A Seattle law intended to increase low-wage hotel workers’ health care benefits and mandate additional safety and job protections is dead, at least for now.
More than 75 percent of Seattle voters approved Municipal Code ch.14.25 in November.
The law, divided into seven parts, includes a provision requiring hotels with 100 or more guest rooms to provide health-care subsidies to low-wage employees or provide health-care coverage equal to at least a gold-level policy on the Washington Health Care Benefit Exchange.
But the law violates the single-subject rules embedded in the state constitution and the city’s charter, the Washington Court of Appeals said Dec. 24, striking it down.
The rules prohibit state and local lawmakers from enacting laws that have more than one subject.

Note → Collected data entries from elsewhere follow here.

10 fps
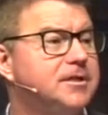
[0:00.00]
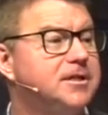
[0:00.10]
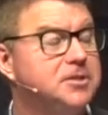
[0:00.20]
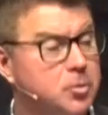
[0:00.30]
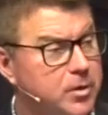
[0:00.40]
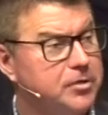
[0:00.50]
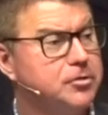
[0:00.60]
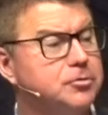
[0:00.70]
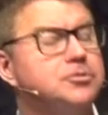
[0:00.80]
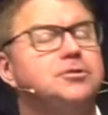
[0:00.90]
and that where
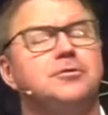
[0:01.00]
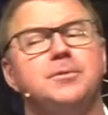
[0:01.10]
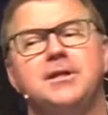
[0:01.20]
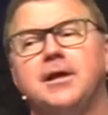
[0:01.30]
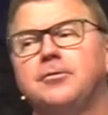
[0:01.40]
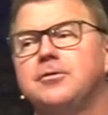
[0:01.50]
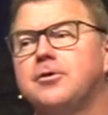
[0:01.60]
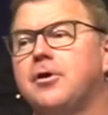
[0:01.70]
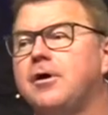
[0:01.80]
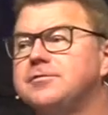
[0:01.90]
you should have been nailed to the
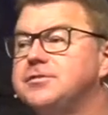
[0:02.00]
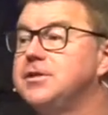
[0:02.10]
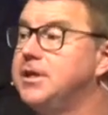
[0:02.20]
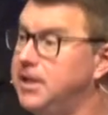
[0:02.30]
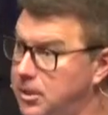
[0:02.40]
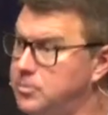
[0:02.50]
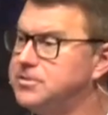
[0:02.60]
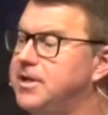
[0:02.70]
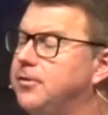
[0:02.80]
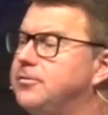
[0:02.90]
cross, he
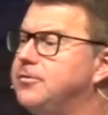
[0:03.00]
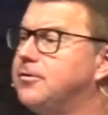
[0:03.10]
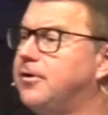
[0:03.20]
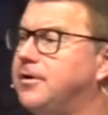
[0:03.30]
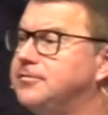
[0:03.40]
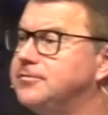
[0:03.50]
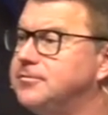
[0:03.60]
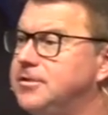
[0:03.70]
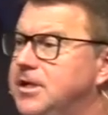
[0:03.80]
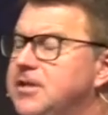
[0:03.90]
was nailed to the cross.
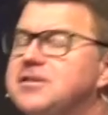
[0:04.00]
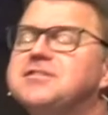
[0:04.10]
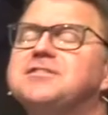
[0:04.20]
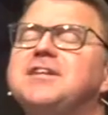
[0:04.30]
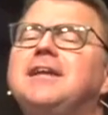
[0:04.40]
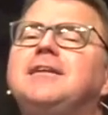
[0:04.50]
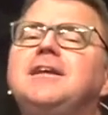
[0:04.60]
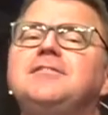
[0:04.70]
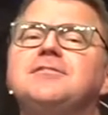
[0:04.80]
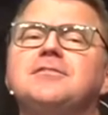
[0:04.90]
The
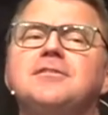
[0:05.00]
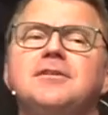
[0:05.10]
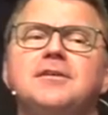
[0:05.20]
sinless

The law also required hotels to protect employees from on-the-job injuries, including violent assault and sexual harassment by guests. It granted job security protections to workers during ownership changes.
The law prohibited hotels from interfering with worker rights as detailed in the initiative, and created a private enforcement action for violations.
But the law’s numerous provisions didn’t pass the single-subject test because they weren’t related or “germane” enough to each other, the court said. They were so lacking in “rational unity” that it was impossible to say if any single part would have passed if voted on separately, it said.
The court sent the case back to the trial court with instructions to enter summary judgment for the hotel associations that challenged the law.
The American Hotel & Lodging Association, the Seattle Hotel Association, and the Washington Hospitality Association challenged the law.
Seattle and two intervening organizations, UNITE HERE! Local 8 and Seattle Protects Women, defended the law’s validity.
Davis Wright Tremaine LLP represented the associations. The Seattle City Attorney’s Office represented the city. Schwerin Campbell Barnard Iglitzin & Lav and Kalijarvi, Chuzi, Newman & Fitch PC represented the intervenors.
The case is Am. Hotel & Lodging Ass’n v. City of Seattle, 2018 BL 476884, Wash. Ct. App., Div. 1, No. 77918-4-I, 12/24/18.